Jean-Marc La Frenière

Publié le par Cheval fou

Je n'habite pas une maison mais le vent et la pluie, le moindre atome d'homme, la queue d'un chat, l'enfantement de l'arbre. J'ai le visage du pardon sur le corps d'un orage. Je mets des balles à blanc dans la culasse du malheur. Même leur bruit n'effarouche personne. Mes veines dessinent un coeur au milieu des blessures. Le sentier de montagne ressemble au dos d'un vieillard. J'y grimpe comme un enfant avec le pied léger. Sans train sans gare sans papier je déraille de ma vie. Je fais de mes jours des semaines de mots. André Laude fraternise avec Néruda. Sananès et Darwich échangent leur exil. La semaine Guillevic précède la semaine Bobin. Les grottes de Lascaux envahissent mes rêves, sans compter les nuits blanches d'Artaud qui s'immiscent partout, les comètes de Velter, les smigrovig de Gauvreau, les vieilles lignes de Grack, l'eau de la Sorgue dans les grands pas de Char, la voix grognonne de Cioran se moquant de l'espoir, les pages tachées de vin de Pierre Autin-Grenier. J'ai pendu mon dégoût au cintre du suicide pour refaire ma vie. J'en fait des tas de bois, des stères de voyelles.
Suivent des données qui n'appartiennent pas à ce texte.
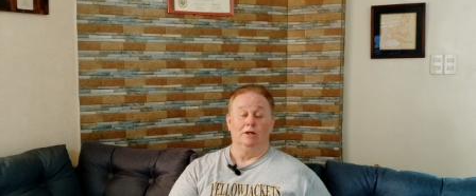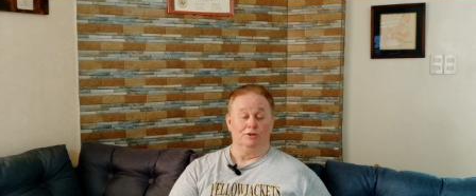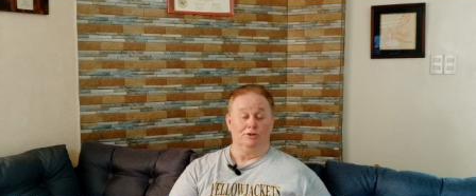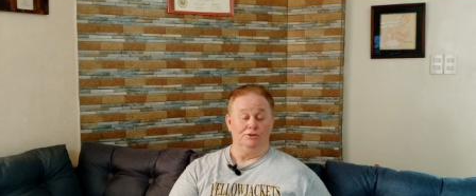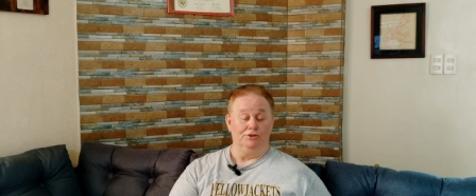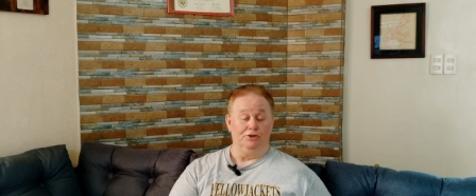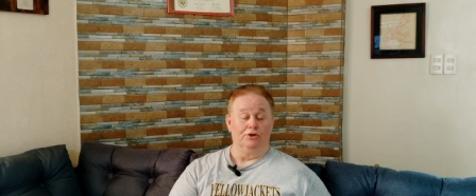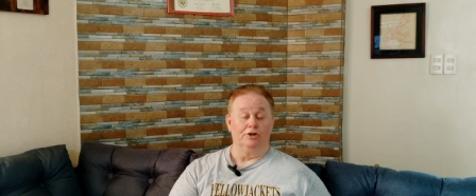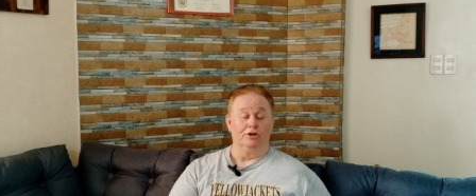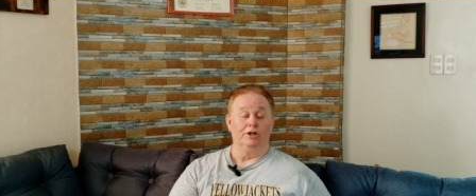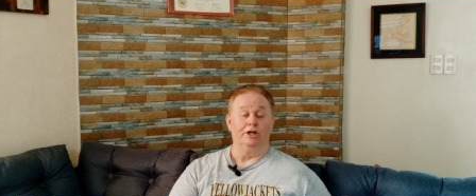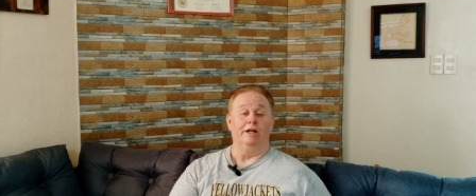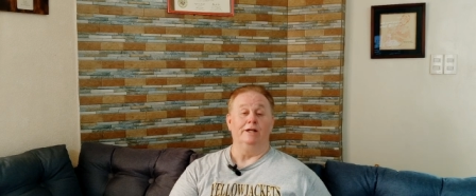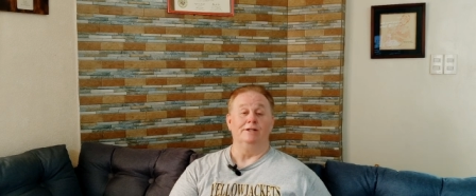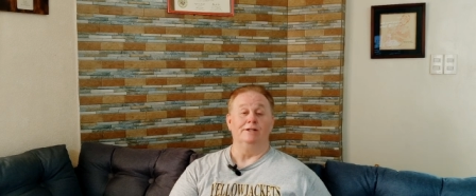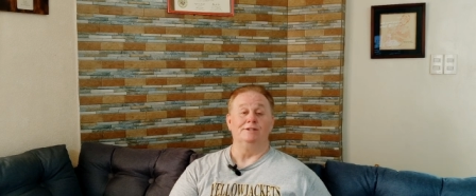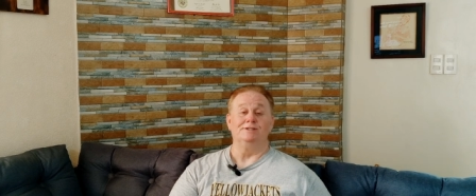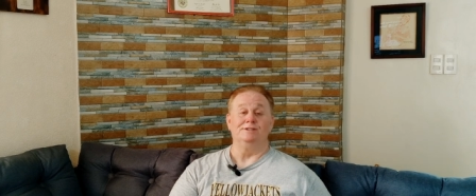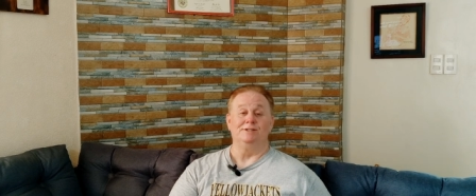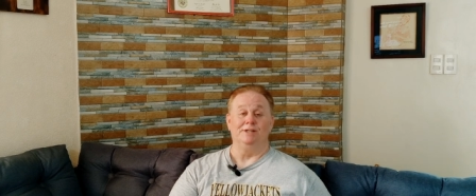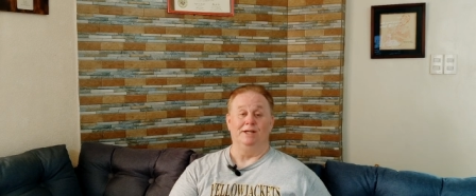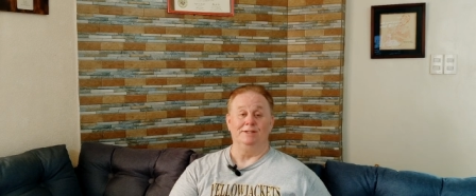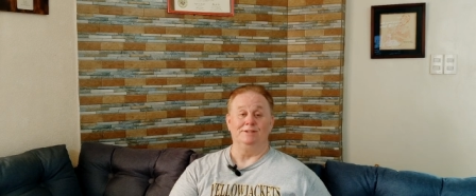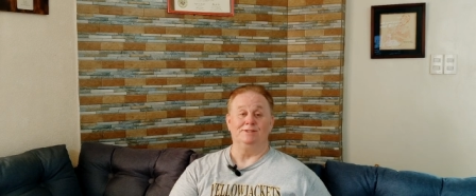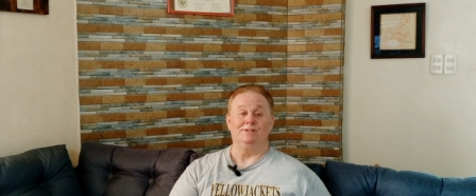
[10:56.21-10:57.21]
But you're going to
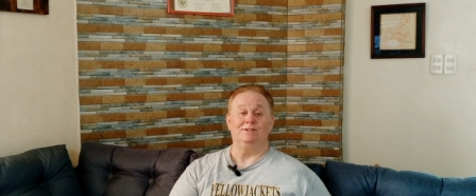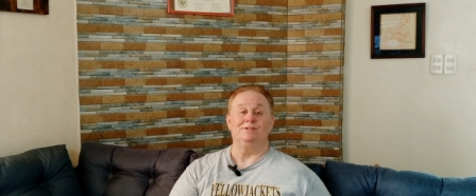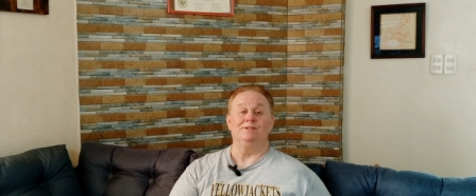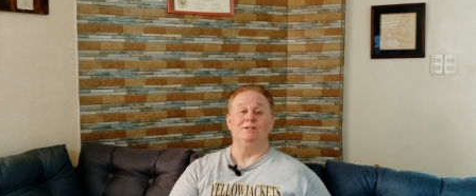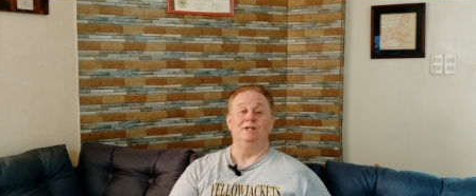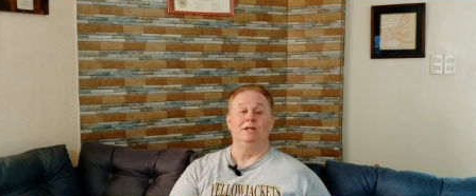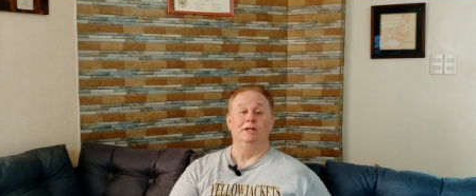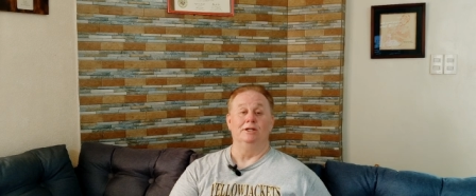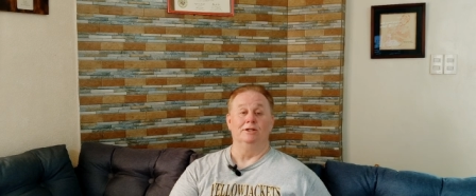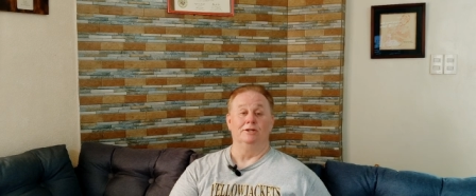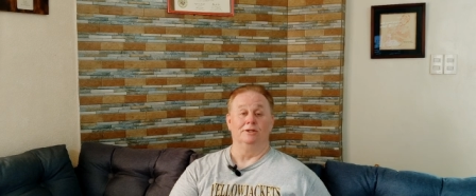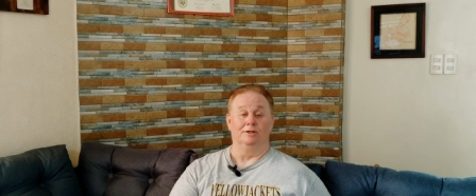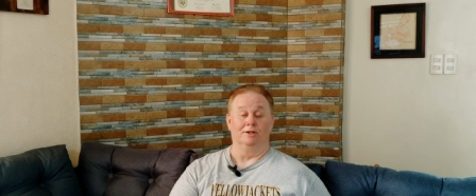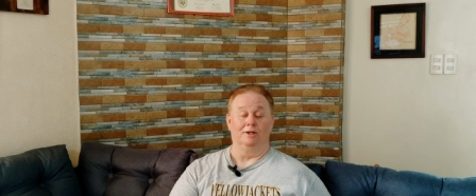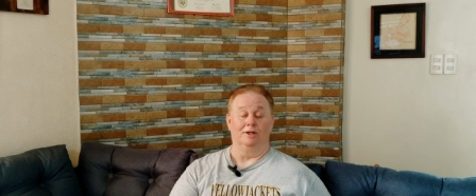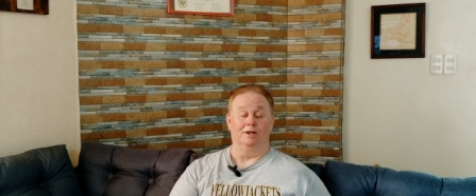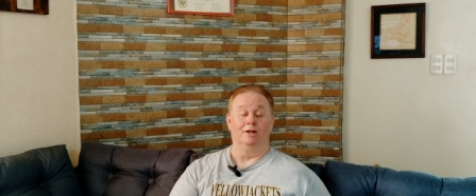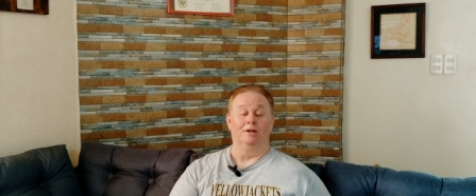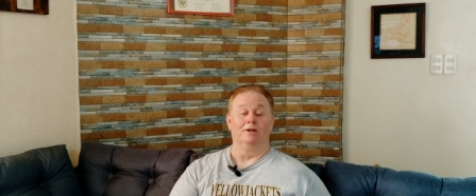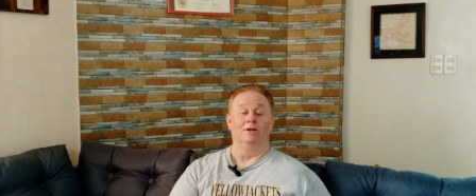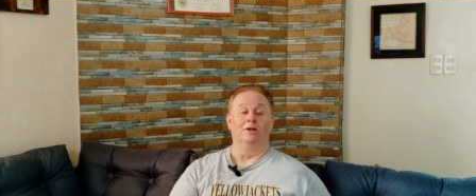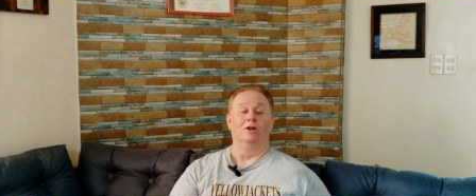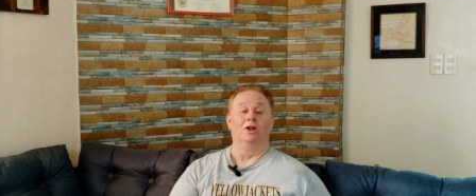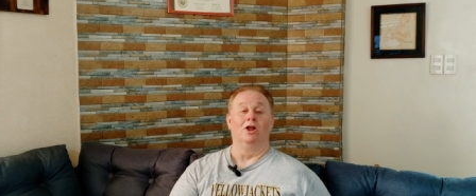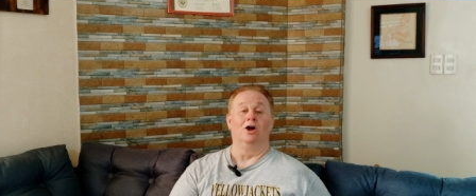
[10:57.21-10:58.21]
sit still
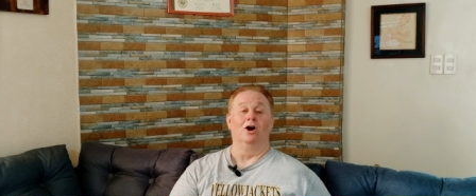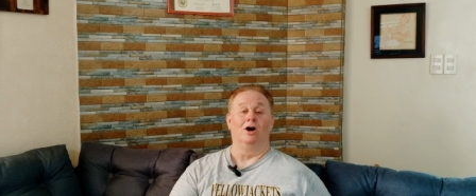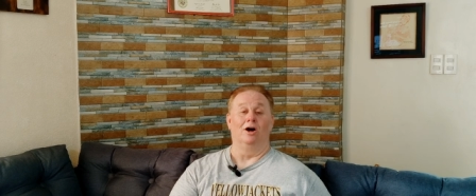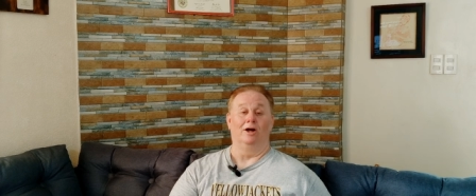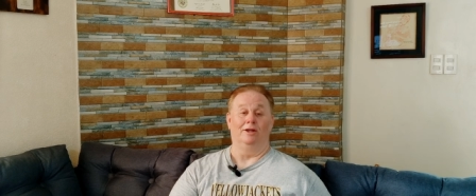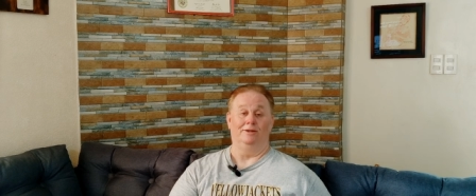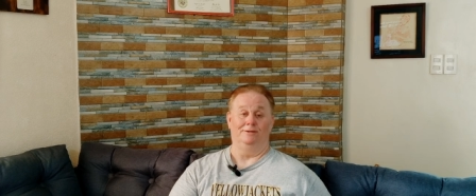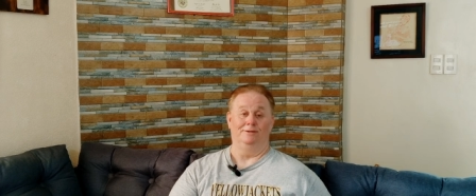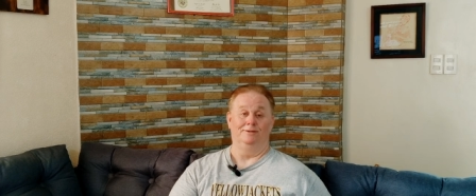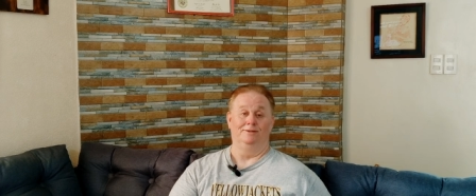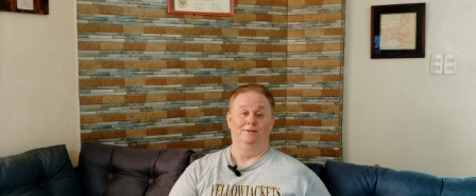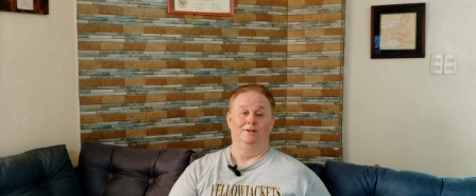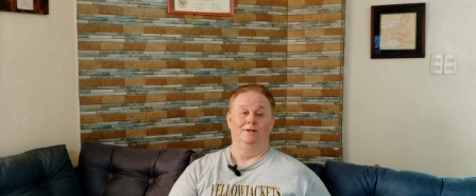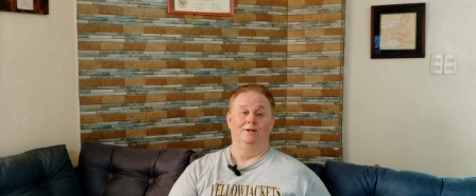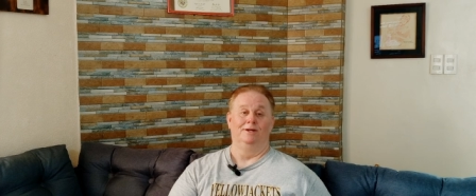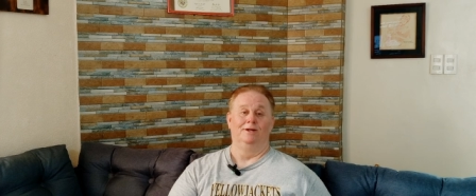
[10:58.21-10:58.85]
a lot.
Je soupçonne deux vieux arbres d'avoir caché ma scie à chaîne. Ils complotent dans mon dos et se moquent de moi. Ils me surnomment «le castor», me lancent des feuilles, me crient des noms, me font des croc-en-jambe avec leurs racines. Je n'ai pas retrouvé ma scie mais j'ai trouvé ma hache. Ce doit être l'esprit des ancêtres qui reveut sa terre, cette terre qui nous tend les mains et qu'on souille de pétrole et d'argent.